“Jab sangeet ilaaj nahin kar paayi, to dawa kya ilaaj karegi?” I had heard one of India’s leading maestros utter these words in a live concert in Kolkata, last winter. The immense potential of the power of the cosmic flow of sound hidden in Indian Classical music has been well recognised since time in memoriam. Ancient sages are said to have devised several musical patterns emanating from the Omkara to chant Vedic hymns for distinct spiritual effects. According to mythology, it was the Gandharvas or divine musicians who brought the Ragas from the gods to the humans. Interestingly, Vedic Science actually emphasises on the special healing effect both for individuals and for society as a whole originating from Raga music which at places, forms part of the therapeutic approaches of Ayurveda.

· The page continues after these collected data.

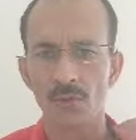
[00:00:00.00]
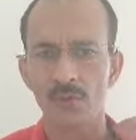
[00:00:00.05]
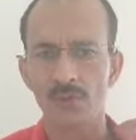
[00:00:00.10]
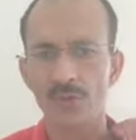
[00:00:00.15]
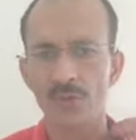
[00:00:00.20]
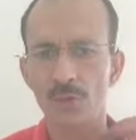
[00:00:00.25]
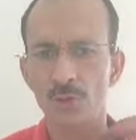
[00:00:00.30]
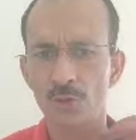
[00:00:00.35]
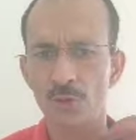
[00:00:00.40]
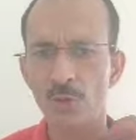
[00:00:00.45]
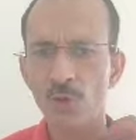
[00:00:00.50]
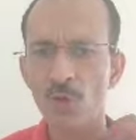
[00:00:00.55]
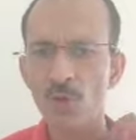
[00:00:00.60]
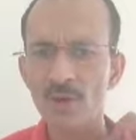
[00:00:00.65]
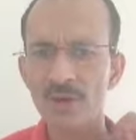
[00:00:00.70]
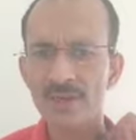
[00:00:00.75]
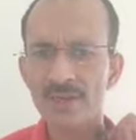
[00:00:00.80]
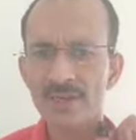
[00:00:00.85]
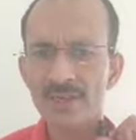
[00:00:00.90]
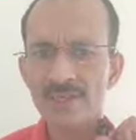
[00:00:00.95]
The
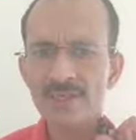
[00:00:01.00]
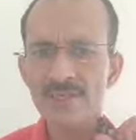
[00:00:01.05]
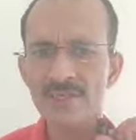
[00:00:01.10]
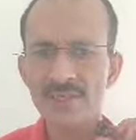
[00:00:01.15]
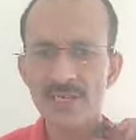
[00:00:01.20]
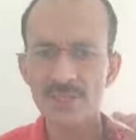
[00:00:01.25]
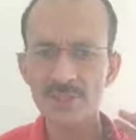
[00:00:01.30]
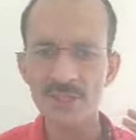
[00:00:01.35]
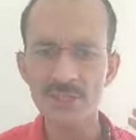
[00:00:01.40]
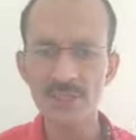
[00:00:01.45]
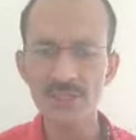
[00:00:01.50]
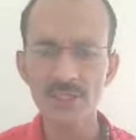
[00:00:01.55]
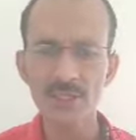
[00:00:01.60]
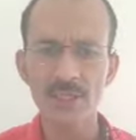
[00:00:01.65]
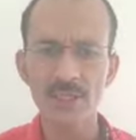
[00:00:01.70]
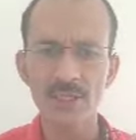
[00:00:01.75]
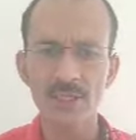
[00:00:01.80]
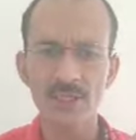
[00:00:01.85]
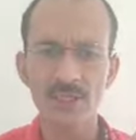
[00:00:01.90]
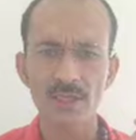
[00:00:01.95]
crow is such
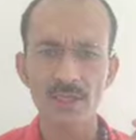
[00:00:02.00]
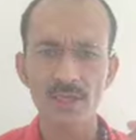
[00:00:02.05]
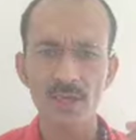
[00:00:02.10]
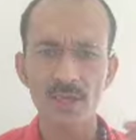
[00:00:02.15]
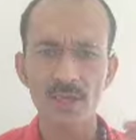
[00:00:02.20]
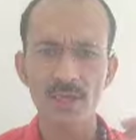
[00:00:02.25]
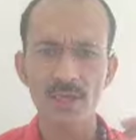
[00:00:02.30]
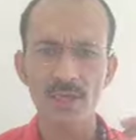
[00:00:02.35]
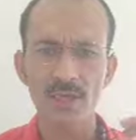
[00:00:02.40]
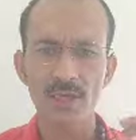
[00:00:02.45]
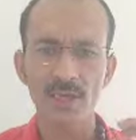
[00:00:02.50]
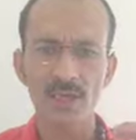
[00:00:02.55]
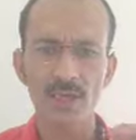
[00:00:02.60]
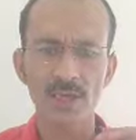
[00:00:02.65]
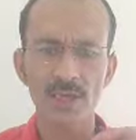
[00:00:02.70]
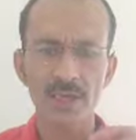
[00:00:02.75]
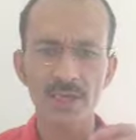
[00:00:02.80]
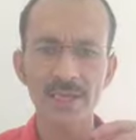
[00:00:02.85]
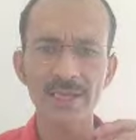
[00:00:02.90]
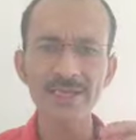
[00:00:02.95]
an
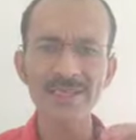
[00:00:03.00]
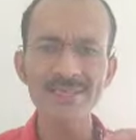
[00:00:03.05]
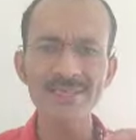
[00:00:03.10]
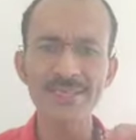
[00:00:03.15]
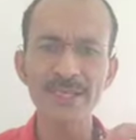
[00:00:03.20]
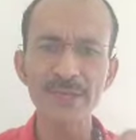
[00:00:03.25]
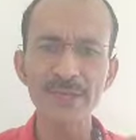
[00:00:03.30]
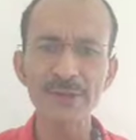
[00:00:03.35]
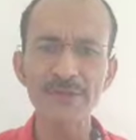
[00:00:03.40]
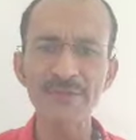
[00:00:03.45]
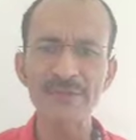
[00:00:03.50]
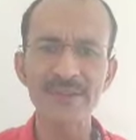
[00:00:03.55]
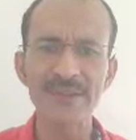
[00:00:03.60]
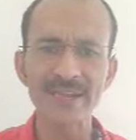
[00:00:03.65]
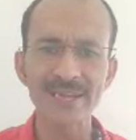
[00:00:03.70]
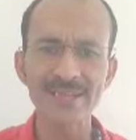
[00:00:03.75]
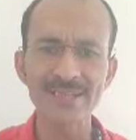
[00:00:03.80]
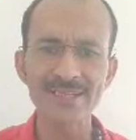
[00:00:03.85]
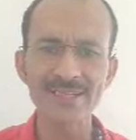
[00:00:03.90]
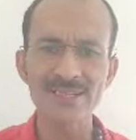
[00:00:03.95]

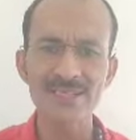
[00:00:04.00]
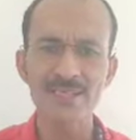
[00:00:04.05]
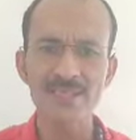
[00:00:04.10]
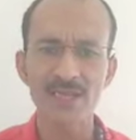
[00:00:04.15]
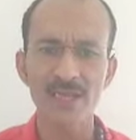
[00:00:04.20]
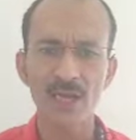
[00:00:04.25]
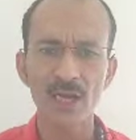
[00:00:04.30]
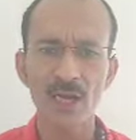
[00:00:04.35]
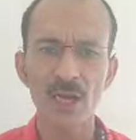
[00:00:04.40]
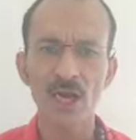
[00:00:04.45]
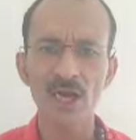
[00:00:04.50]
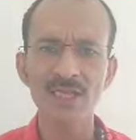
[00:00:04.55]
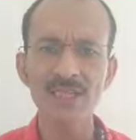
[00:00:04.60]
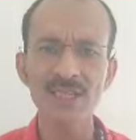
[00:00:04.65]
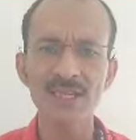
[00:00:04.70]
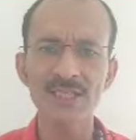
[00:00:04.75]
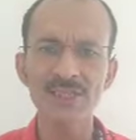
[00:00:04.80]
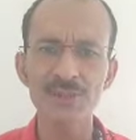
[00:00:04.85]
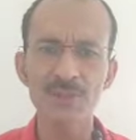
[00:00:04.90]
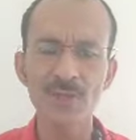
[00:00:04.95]
insignificant,
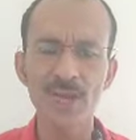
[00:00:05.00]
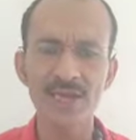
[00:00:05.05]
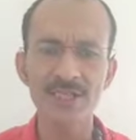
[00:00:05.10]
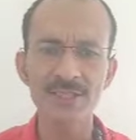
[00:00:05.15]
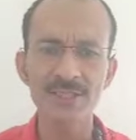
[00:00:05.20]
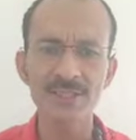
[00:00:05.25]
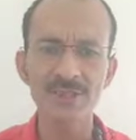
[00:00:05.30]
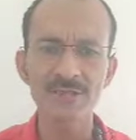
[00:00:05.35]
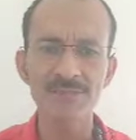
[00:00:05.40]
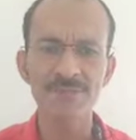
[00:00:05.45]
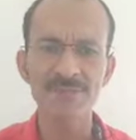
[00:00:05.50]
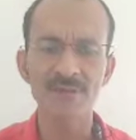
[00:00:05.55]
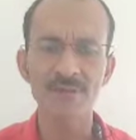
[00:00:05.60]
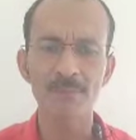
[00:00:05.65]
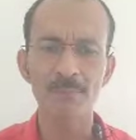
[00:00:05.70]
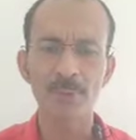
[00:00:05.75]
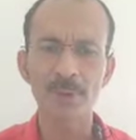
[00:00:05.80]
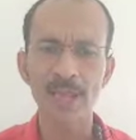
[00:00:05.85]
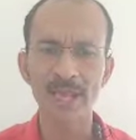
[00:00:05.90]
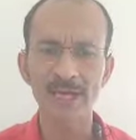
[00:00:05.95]
unattractive
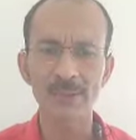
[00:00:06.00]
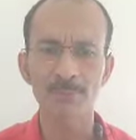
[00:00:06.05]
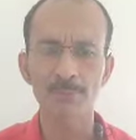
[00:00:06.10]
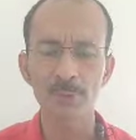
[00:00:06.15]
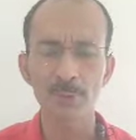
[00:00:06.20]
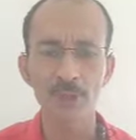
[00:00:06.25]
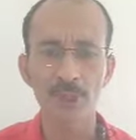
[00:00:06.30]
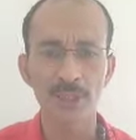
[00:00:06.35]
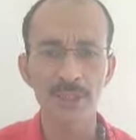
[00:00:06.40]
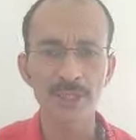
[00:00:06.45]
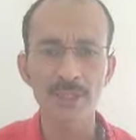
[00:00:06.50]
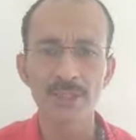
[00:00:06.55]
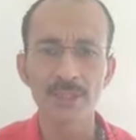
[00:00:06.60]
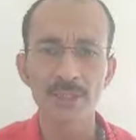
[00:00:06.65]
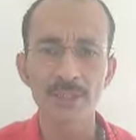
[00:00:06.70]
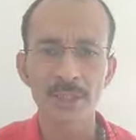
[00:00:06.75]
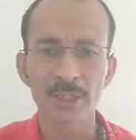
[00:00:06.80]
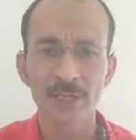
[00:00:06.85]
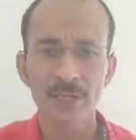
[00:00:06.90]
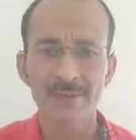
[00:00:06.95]
black bird
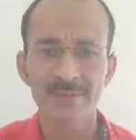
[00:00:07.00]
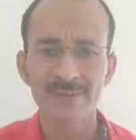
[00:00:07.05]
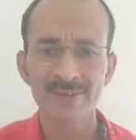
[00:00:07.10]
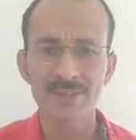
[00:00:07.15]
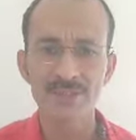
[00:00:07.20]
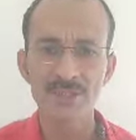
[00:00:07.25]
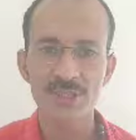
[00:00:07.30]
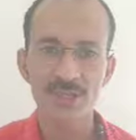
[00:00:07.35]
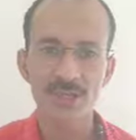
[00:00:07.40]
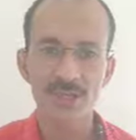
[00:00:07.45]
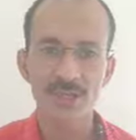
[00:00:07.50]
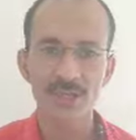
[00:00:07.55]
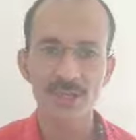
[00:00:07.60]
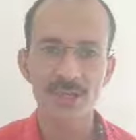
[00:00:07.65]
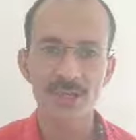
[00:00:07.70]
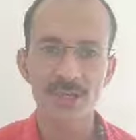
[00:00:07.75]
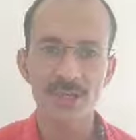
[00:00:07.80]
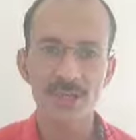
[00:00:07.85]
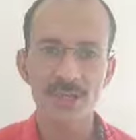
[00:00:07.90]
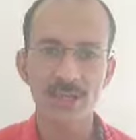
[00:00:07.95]
which
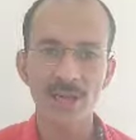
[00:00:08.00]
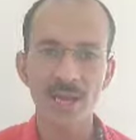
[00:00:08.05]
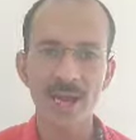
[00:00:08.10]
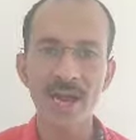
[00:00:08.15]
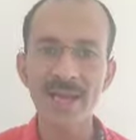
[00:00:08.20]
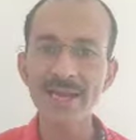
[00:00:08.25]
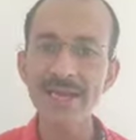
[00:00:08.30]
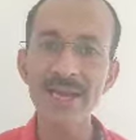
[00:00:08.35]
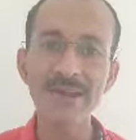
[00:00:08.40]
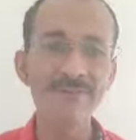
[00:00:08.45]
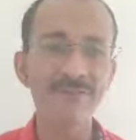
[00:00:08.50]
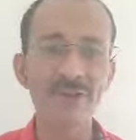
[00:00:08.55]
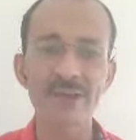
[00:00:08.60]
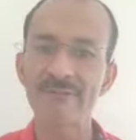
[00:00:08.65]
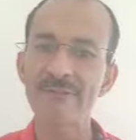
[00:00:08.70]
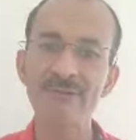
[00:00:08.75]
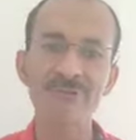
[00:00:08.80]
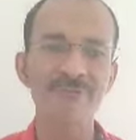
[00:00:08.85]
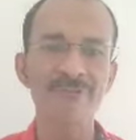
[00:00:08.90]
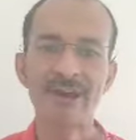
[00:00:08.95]
I have
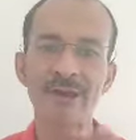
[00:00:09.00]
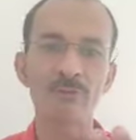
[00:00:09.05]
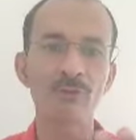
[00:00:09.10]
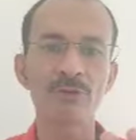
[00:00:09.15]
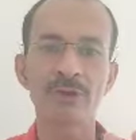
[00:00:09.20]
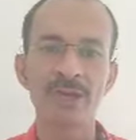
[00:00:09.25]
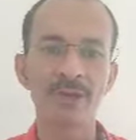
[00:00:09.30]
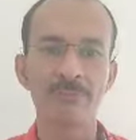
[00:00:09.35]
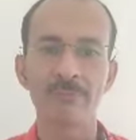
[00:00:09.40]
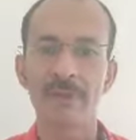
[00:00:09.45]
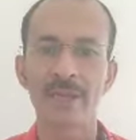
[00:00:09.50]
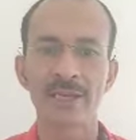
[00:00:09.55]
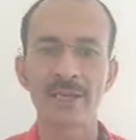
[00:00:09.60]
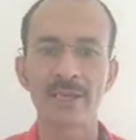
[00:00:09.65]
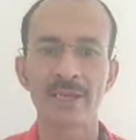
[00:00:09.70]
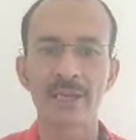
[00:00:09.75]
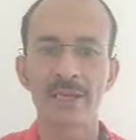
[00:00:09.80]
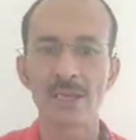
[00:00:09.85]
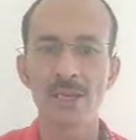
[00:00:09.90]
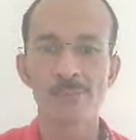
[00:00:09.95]
never found in
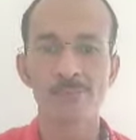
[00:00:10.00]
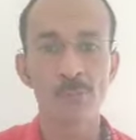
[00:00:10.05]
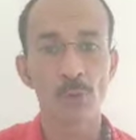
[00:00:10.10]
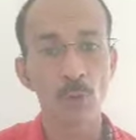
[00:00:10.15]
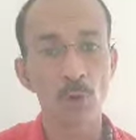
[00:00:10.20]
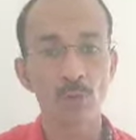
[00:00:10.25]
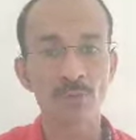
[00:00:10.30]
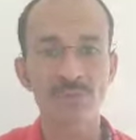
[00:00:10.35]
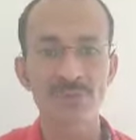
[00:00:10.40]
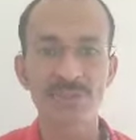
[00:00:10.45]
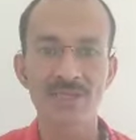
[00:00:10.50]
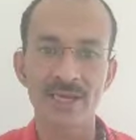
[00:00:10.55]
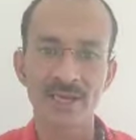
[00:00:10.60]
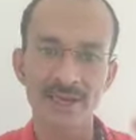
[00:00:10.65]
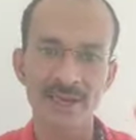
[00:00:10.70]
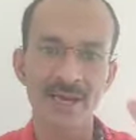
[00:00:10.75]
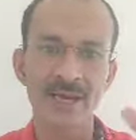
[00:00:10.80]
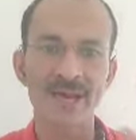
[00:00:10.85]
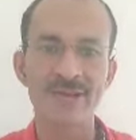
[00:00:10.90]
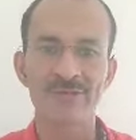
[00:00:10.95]
many poems
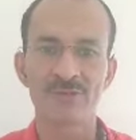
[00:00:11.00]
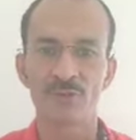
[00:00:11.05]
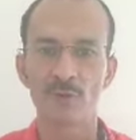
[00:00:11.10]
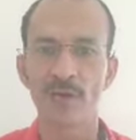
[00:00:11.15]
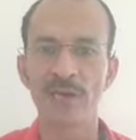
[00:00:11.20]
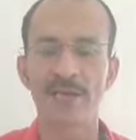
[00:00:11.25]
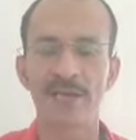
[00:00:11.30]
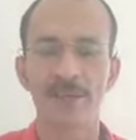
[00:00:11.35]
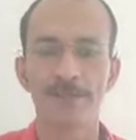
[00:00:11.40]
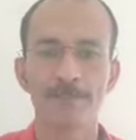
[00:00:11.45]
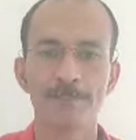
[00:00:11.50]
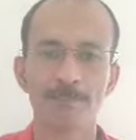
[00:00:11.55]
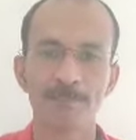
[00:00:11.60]
that I have read.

“If music is therapy to the soul what better music than Indian classical can be therapeutic? It soothes the soul as there is a solid grounding of philosophy in Indian classical music. Any form of art that has its birth in deep rooted philosophy is the answer to millions of problems of daily life,” feels maestro Pandit Debashish Bhattacharya. He cites the Raga Kalyan as an example. The raga he says is inspired by the word Kalyan which means good or welfare in a holistic sense in Sanskrit. “As a matter of practice, it is sung or played in the evening after the day’s work is over. A sense of surrender of the self to the Almighty prevails in the notion of movements traditionally. Those who listen and those who play this particular raga find a sense of joy that does not spring from any material source. They feel relaxed, rejuvenated and the mind refreshes. That is a therapeutic effect,” Pt Bhattacharya explains.
Pt Bhattacharya, who is known to be a phenomenon in the history of World Music and Indian Classical Music for creating a trinity of slide guitars, christened as Chaturangi, Gandharvi and Anandi, speaks very passionately about the therapeutic impacts and influences of Raga Music. Ragas, he explains, are known to correspond to specific laws of nature that predominate during the time of performance. Therefore, a raga is not just invented but rather cognized in the state of unambiguous awareness as the structure of sound and melody of creation. Thus, the time of day and year and the elements condensed in the ragas are equally important to accentuate the impact on human psyche. “Ragas have set time scales as it is born from nature and on the soil of the civilization that was spread across continents of today. It has also unified mankind. Persian music may sound different but the time scales are more or less same as ours. Basically it has a psychological effect. And of course, traditionally this has been the practice. If it did not suit us, the entire music would be unacceptable and obliterated. Our music comes from nature and is very scientific yet abstract. That's where it tickles the mind,” he adds.
After having won the BBC Radio Awards for World Music in 2007 and being nominated for the Grammy Awards for 2009, Pt Bhattacharya has recently launched O Sakuntala which is a musical interpretation of Kalidas’ Abhigyan Shakuntalam. We wish him all the best for his musical journey ahead and hope through his improvisations and experiments on Indian ragas, he will continue to heal our hearts and souls and spread the message of humanity, peace and contentment across the globe.
Debashishda and his music are both very close to my soul. Signing off with my thoughts for him...His music touches the audience where it should—the soul. He elevates music to a level where it is no longer restricted to the senses; it becomes a spiritual communion with the Gods.